Last night, two guys stole a car in Belle Glade at 1:30 am. Because no one was on the road, the cops decided to pursue them in a high speed chase. As they neared Pahokee, two Pahokee cops (best friends) located a good place to blow the assailants' tires. In the dark, with their lights off, they placed a nail strip across the road. After the assailants flew through the strip, something went wrong: it was dark on the side of the road. There must have been confusion; they only had a second to pull the strip to keep the cop car from running through it. The cop car was racing toward the road block; the 23 year old in the road pulled the strip up at the last minute, no one really knows, but the chasing police car hit the officer in the road, (he must've seen him at the last minute) swerved and hit the officer standing on the side of the road, lost control, and crashed into a nearby canal. The two cops in the road were killed immediately, the cop driving survived. I'm not sure how lucky he is. It's not going to be an easy time ahead for him. These are the kinds of accidents I grew up hearing about.
In the air footage below, you can see how the canals run all along the roads in the Glades. So many lives lost in these canals.
As for the car thieves, (what a tragedy there, too. I don't envy their families.) One boy was caught on foot, and the other one is still at large. That night, he was running in the cane fields behind my grandmother's house. Choppers were searching her neighborhood with search lights all night. Can you imagine that feeling? Lights swooping across your yard, hearing noises, your hand resting on the phone, in case a chased convict breaks your door down.
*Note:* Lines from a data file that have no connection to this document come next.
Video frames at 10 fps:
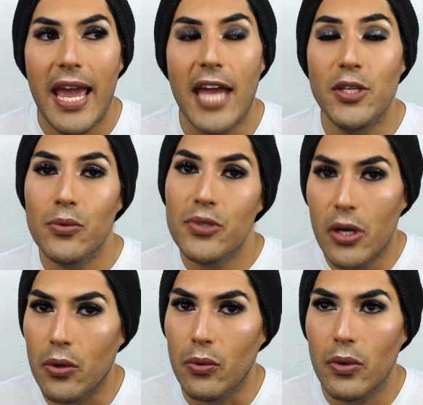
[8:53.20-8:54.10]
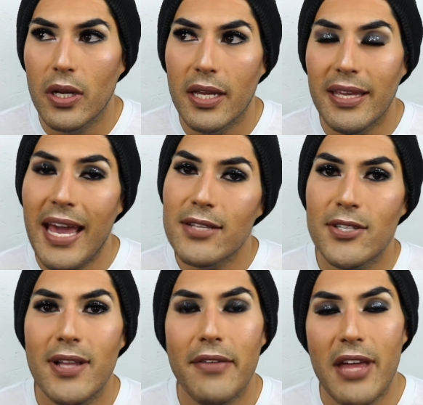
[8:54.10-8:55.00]
and you don't
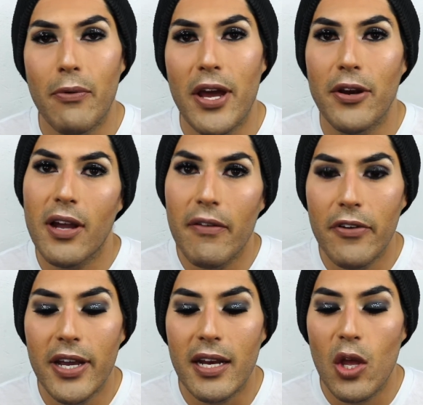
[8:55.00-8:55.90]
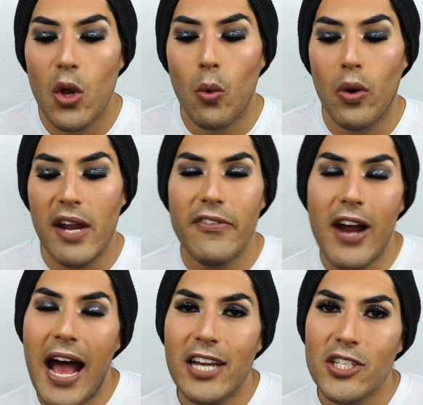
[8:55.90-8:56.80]
cancel out that red or cover it, whatever
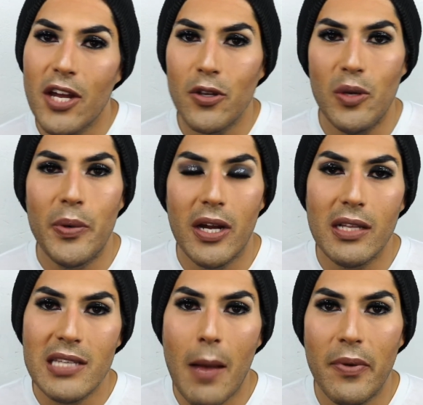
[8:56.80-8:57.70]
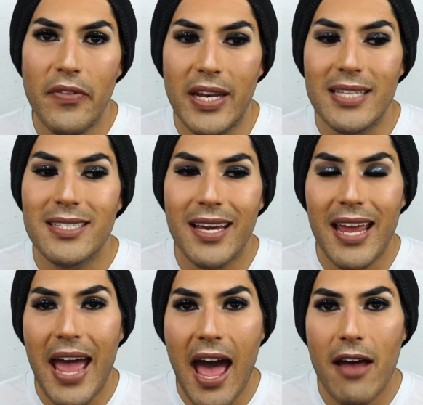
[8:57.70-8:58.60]
eyeshadow you put on top of it is
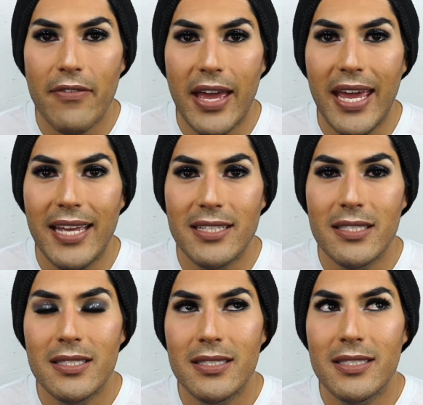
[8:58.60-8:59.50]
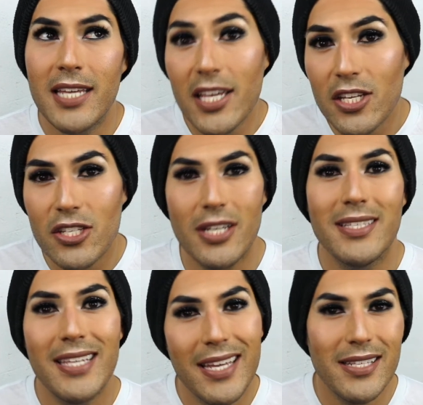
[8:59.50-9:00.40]
gonna have a tinge, a
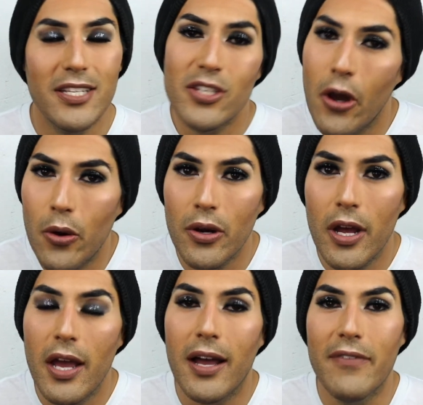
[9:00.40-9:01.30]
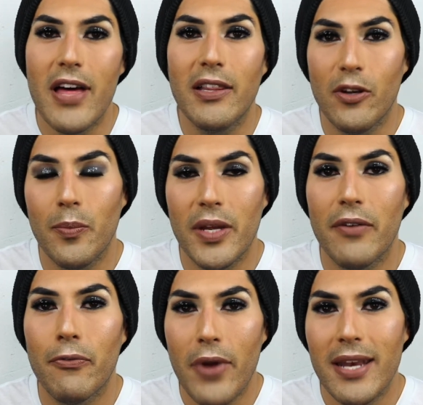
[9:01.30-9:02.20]
tint, a tone of that little bit
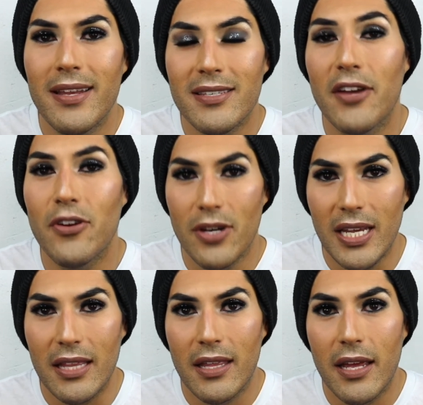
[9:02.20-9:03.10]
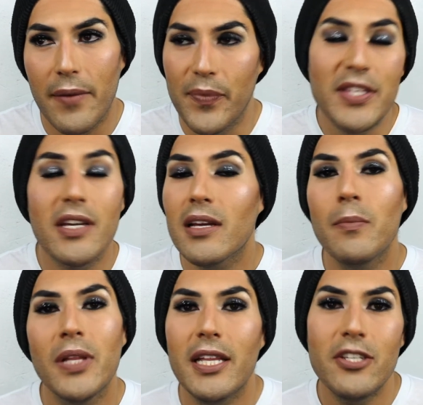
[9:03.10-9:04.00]
of redness underneath. It's gonna
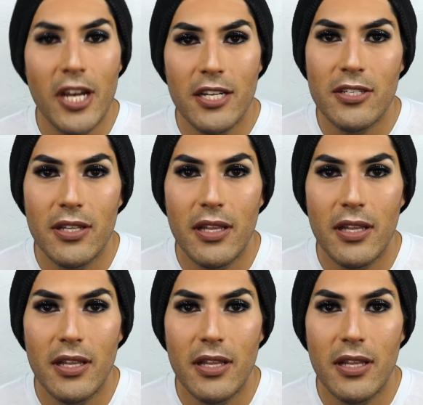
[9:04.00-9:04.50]
completely change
The last time I remember being scared of a convict on the loose, I was living in Indiantown at the Brady's Ranch. Helicopters were searching a few miles away from us (my dad, his wife, me and my daughter were living together) and I said, "I'm not waiting around and hoping this doesn't turn out bad." I packed up my daughter Arielle (2-yrs-old at the time) and drove to the coast, to Stuart, and stayed with a friend. My dad thought I was a wus. I was. He liked to say: "but you lived in New York City" to which I would say, "This place is way scarier than NyC." There's something about being in the middle of nowhere that rattles you. There's no calling for help. The thing is, when you live in the boonies, you have to depend on defending yourself. It requires a tough, determined, confident demeanor and gun-familiarity. Gimme NyC any time.